The next time you hear some strident feminist sounding off about glass ceilings and the supposed exclusion of women from decision-making, think of the case of George Pell. No connection? Oh yes there is. Gender quotas were not only filled but arguably exceeded by the volume of female participation in the long and sorry saga of Pell’s persecution.
All that blather you still hear on places like Radio National about men being in charge of everything and women chained to the sink is no longer true, if ever it was. Very powerful, high-achieving women had a big say in cooking up the case against Pell and in putting him away. Their involvement shows that the notion of male domination in the professions is a straw – I suppose we should say – person, set up by feminists to foster the myth that women are “oppressed” (by white conservatives males like Pell, presumably; as paid-up members of the Left, feminists would naturally believe that).

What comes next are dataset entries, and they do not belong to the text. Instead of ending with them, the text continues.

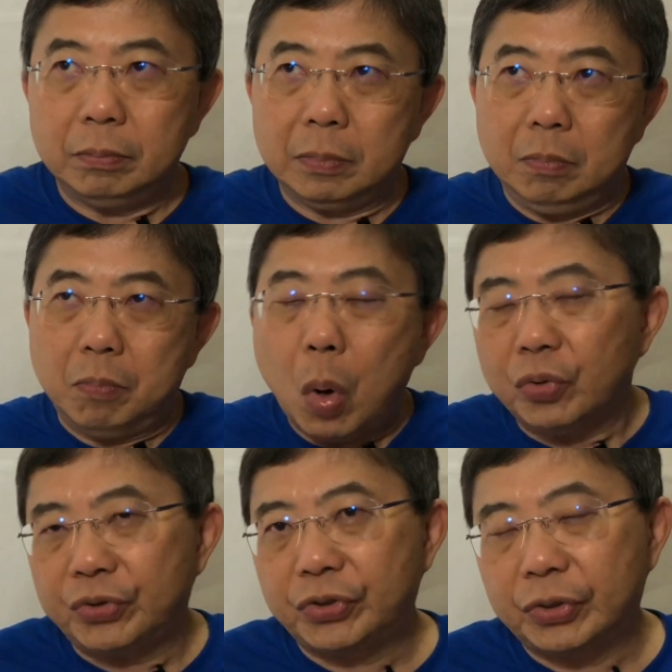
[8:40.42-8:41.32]

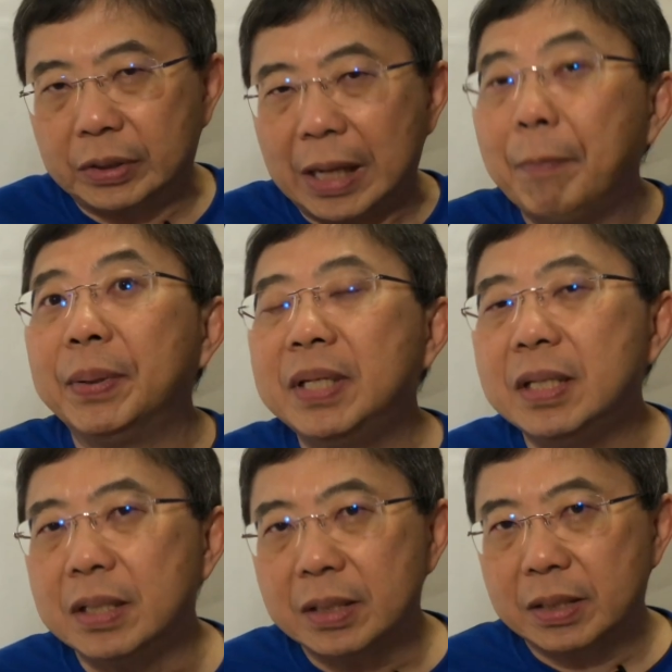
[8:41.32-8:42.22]
Most
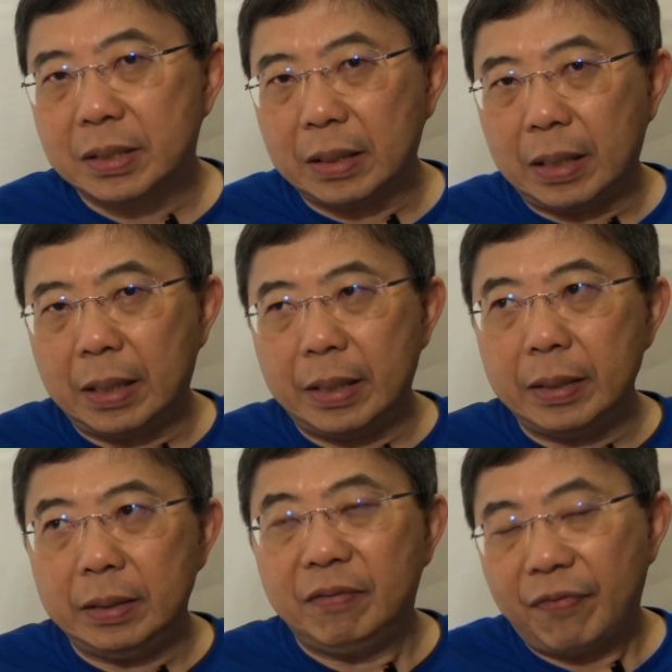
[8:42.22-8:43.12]
companies,
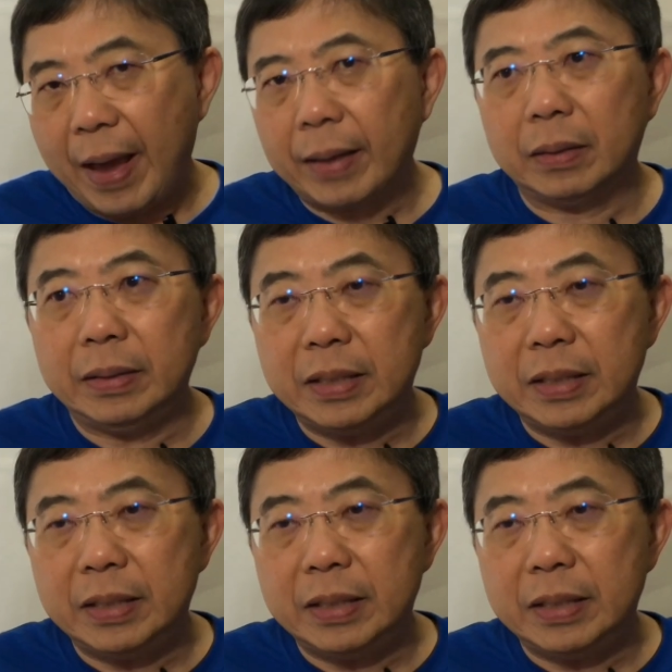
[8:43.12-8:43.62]
in fact,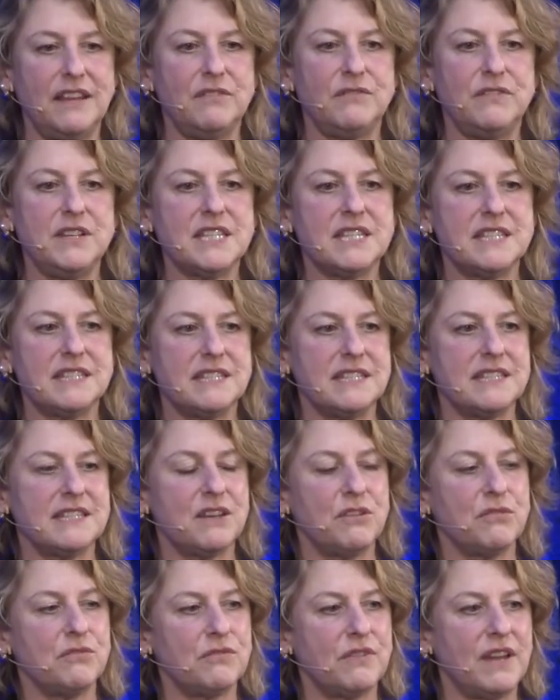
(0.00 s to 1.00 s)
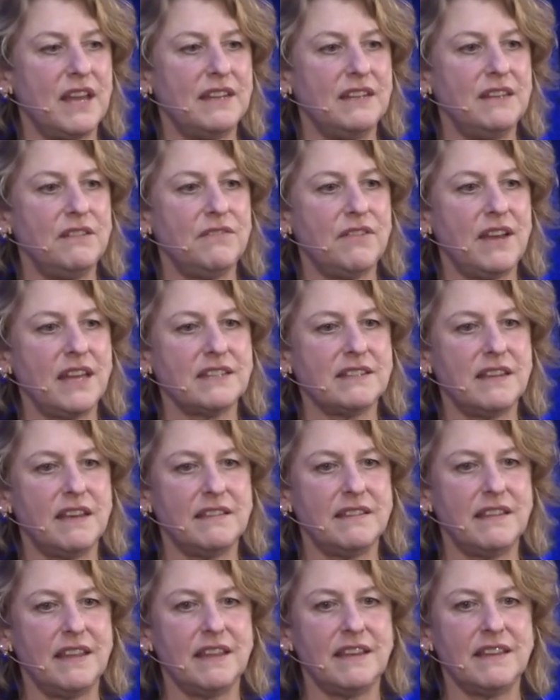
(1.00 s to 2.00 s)
it fixes itself. And in fact, I
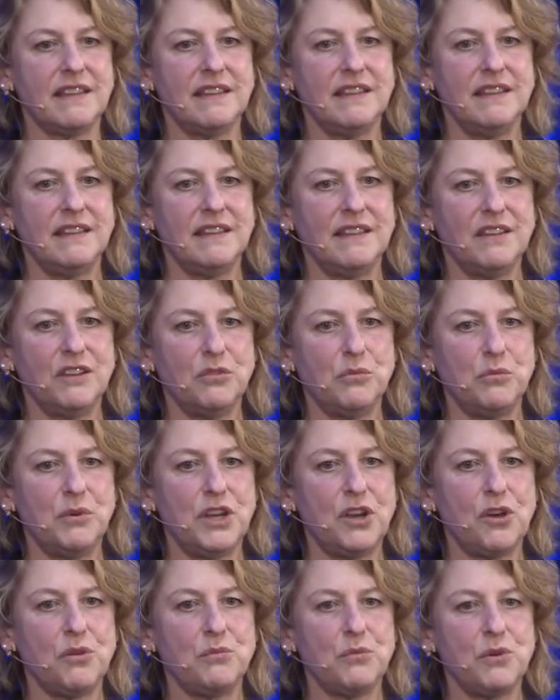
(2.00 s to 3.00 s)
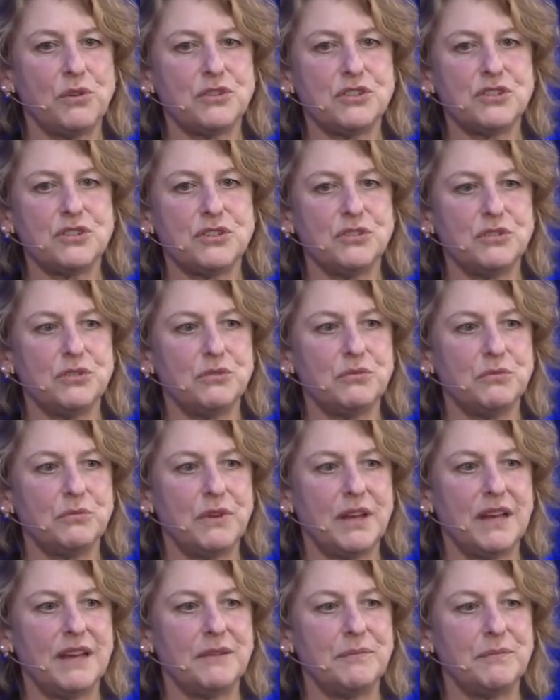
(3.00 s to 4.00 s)
think we don't want to
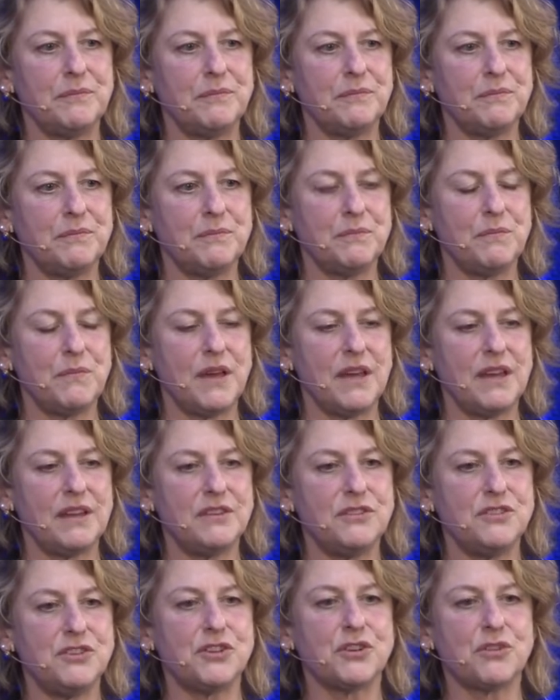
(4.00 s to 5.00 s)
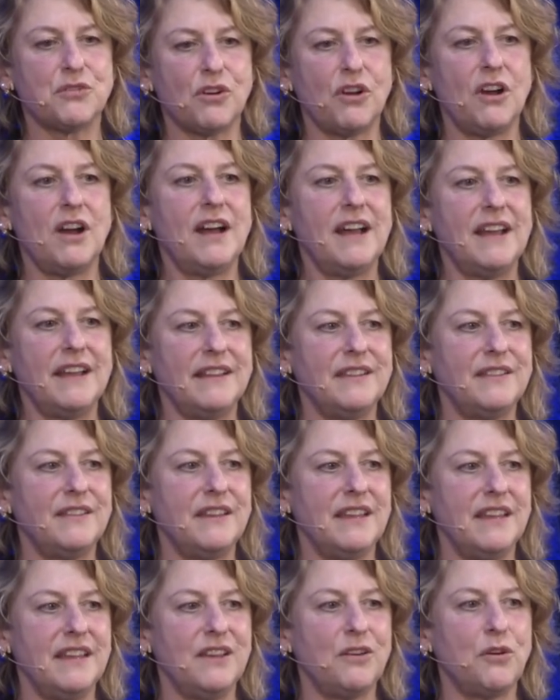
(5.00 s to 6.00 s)
um, uh, decry
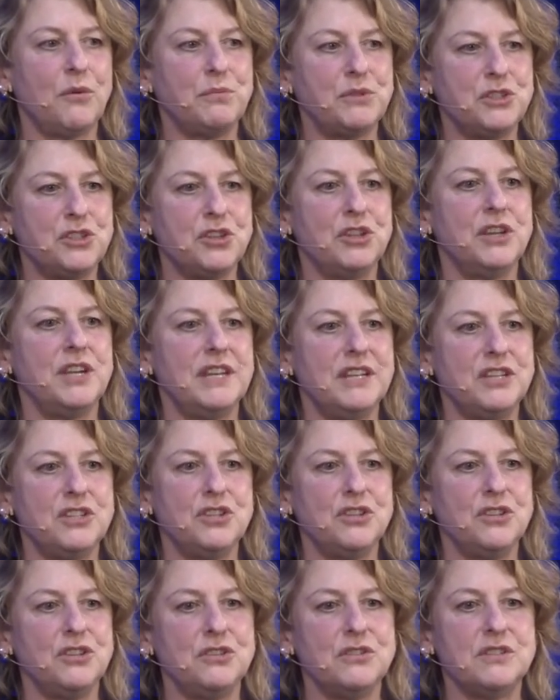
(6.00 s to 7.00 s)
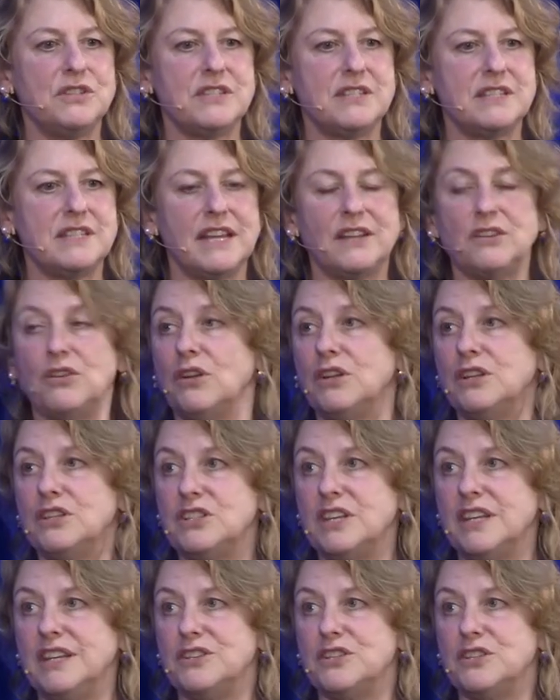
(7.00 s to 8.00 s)
the opportunity to use
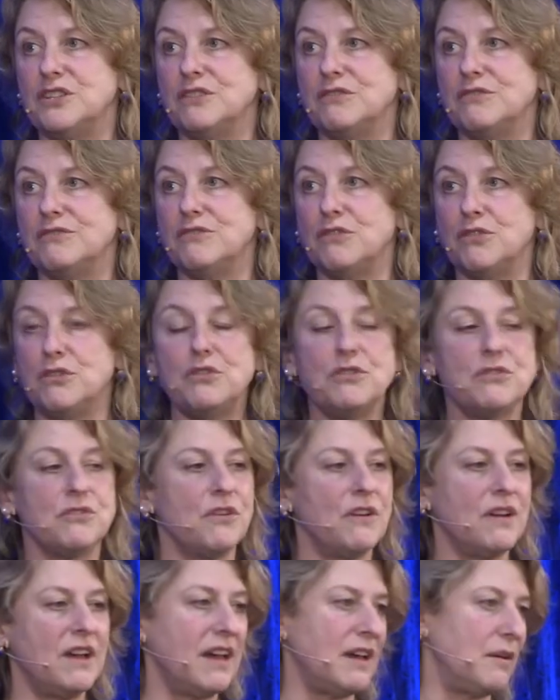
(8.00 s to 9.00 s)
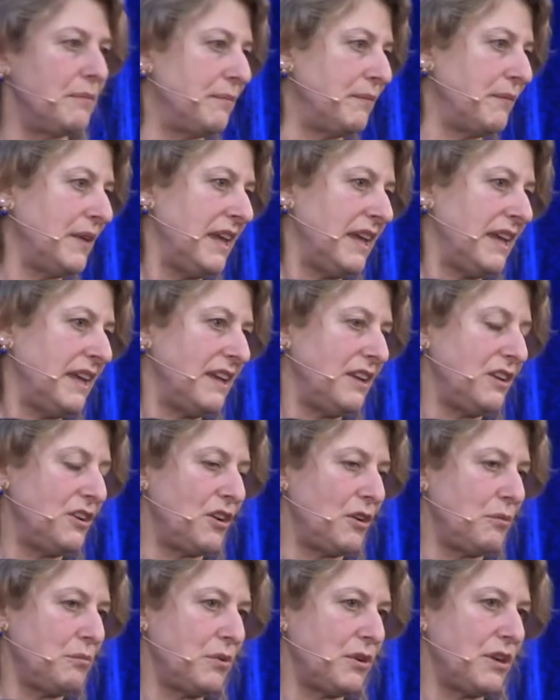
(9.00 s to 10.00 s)
technology to further, um, you
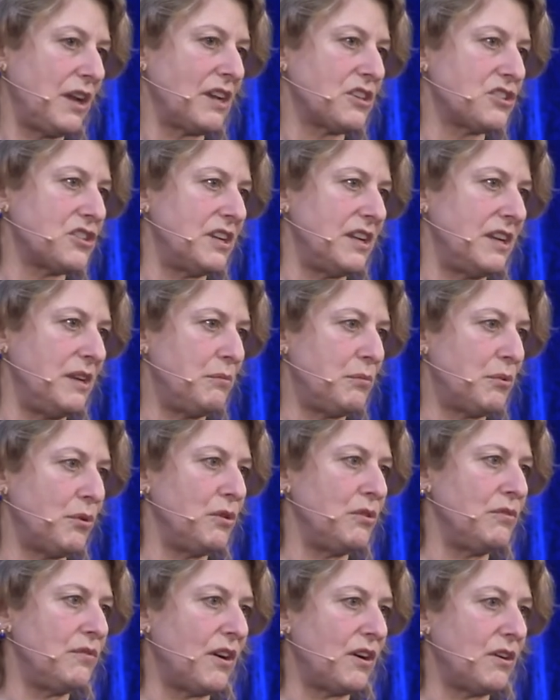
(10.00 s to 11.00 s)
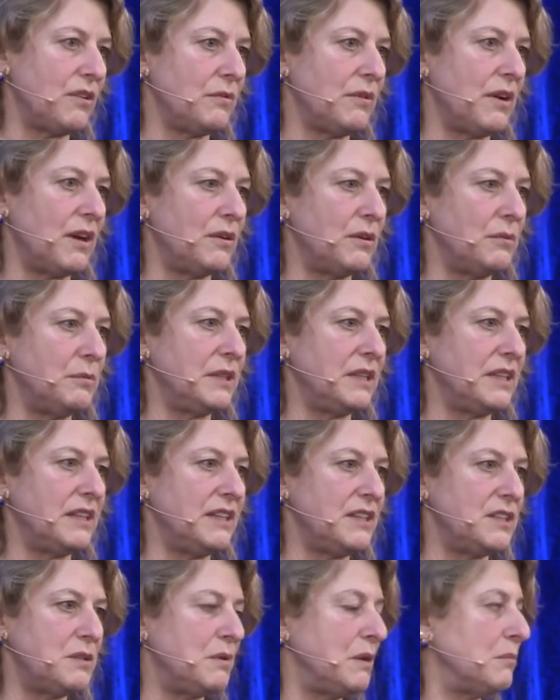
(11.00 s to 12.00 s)
know, production and improve our, our
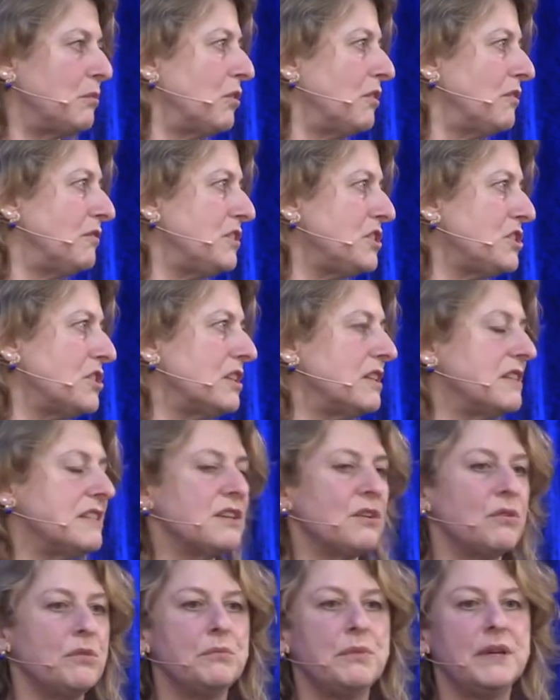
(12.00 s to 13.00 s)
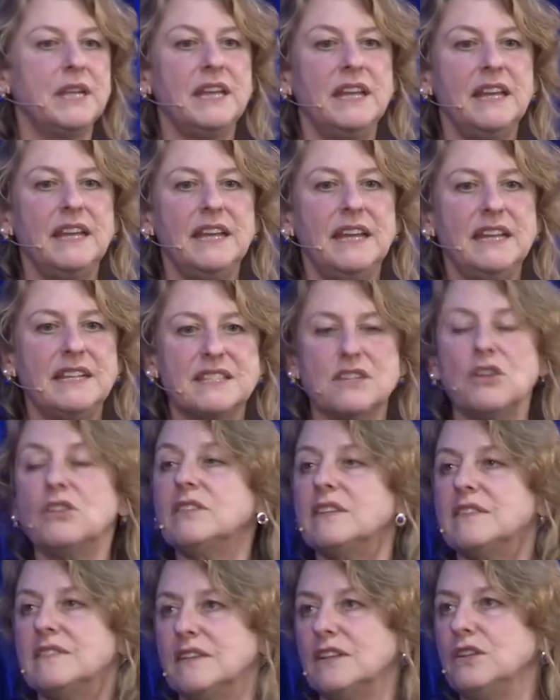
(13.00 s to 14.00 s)
ability to be more efficient and so on. But mm. it's not
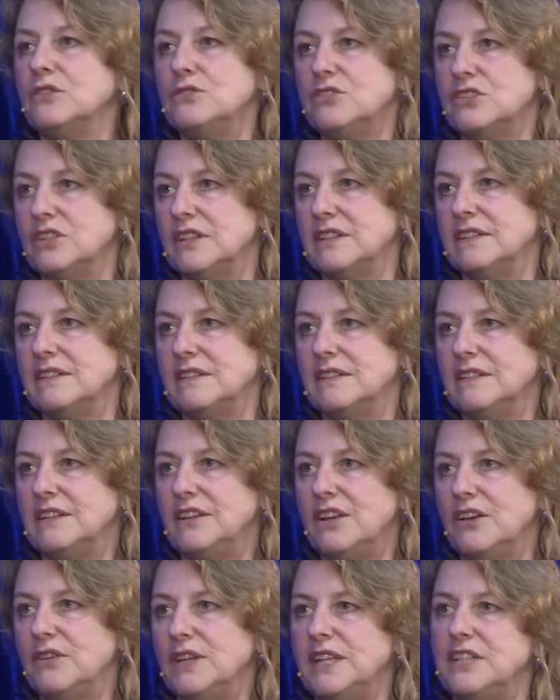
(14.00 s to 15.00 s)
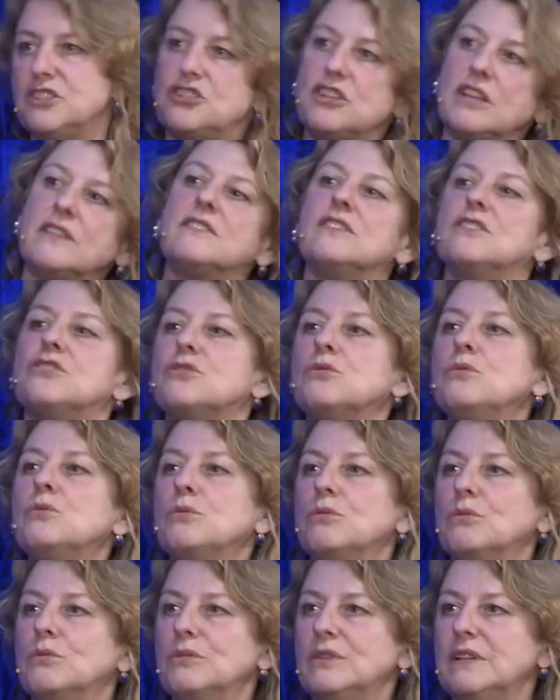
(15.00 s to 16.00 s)
the solution. You know, it's just a
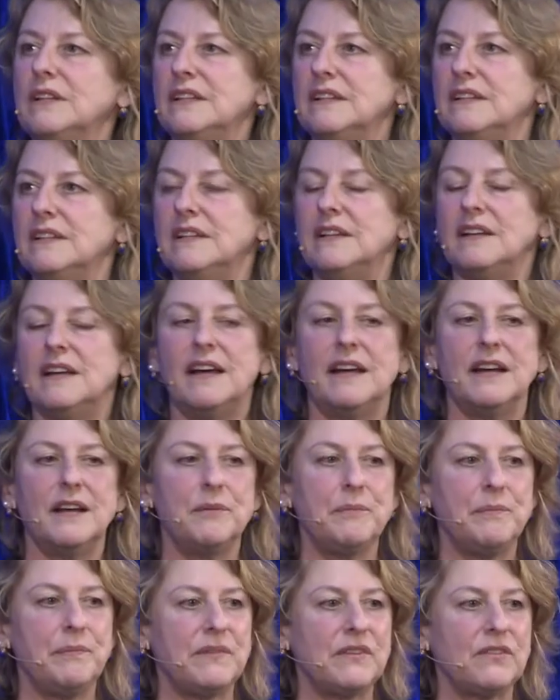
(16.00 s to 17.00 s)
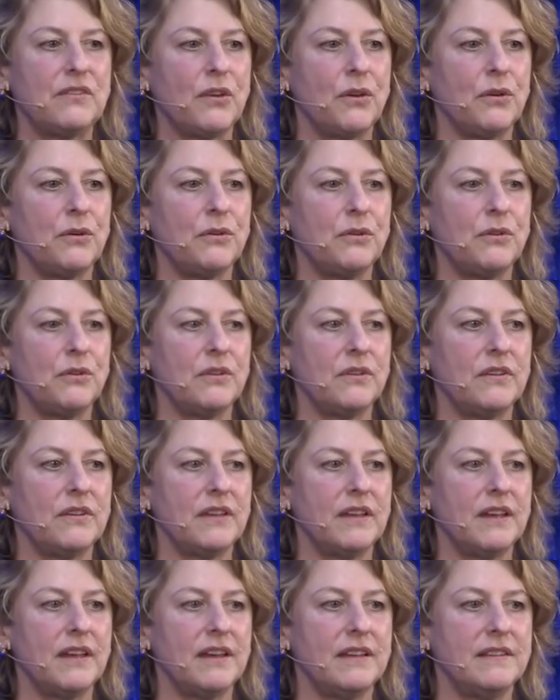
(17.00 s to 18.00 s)
tool. Mm. Um, so
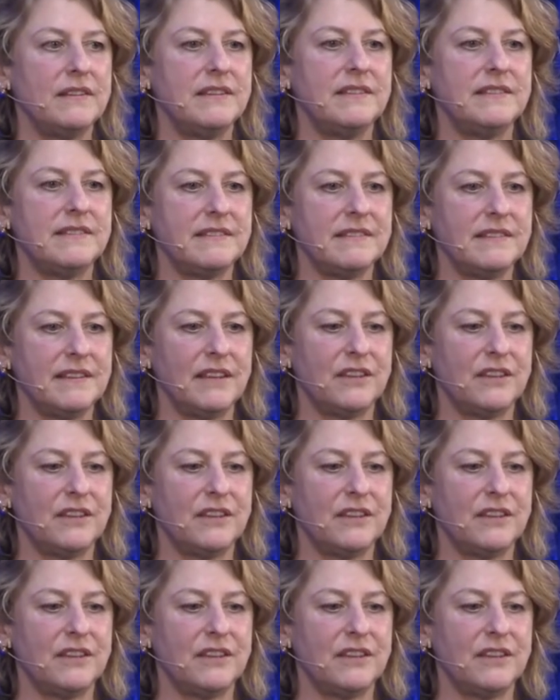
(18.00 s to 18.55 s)
uh, this mm.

Let’s see, who shall we start with? Well, Louise Milligan of the ABC hurled herself into the fray very early on. As a reporter, she has more opportunity than most people to air her views, courtesy of your tax dollars. But not content with that, she wrote a book as well (on the taxpayer’s time?) telling the world how guilty Pell was, or more accurately, how guilty she had decided he was, since her literary effort appeared some time before any accusations against Pell had been made in court.
Then there was the woman who published the book, Louise Adler. She used the once respected imprint of Melbourne University Press to disseminate Louise’s anthology of vicious tittle-tattle, which conceivably did its bit to prejudice the minds of any potential jurors who read it. It might be noted that Adler’s other name is Mrs Max Gillies. She is married to the comedian emeritus of the elderly Dismissal-fixated Left, once a virtual fixture on the ABC – where else? – for his unflattering impersonations of Sir John Kerr and John Howard, two of the most noir of the elderly Left’s bêtes noires. Perhaps he has added George Pell to his repertoire, using Louise’s book as a source, if Mrs Gillies brought him home a copy.
Next in line chronologically is Belinda Wallington. She is the magistrate (indeed, the Supervising Magistrate for Sexual Offences at the Magistrates Court of Victoria) who sorted out the original charges against Pell, chucking out the flimsiest and sending him for trial on the others, which it now turns out were not much less flimsy. There is a photograph (below) of Belinda and Louise together in May 2017, when they took part in a cosy ABC natter-in called The Conversation Hour, with the topic “George Pell allegations and Law Week”. There is, of course, no known photograph of the Wallington with Pell.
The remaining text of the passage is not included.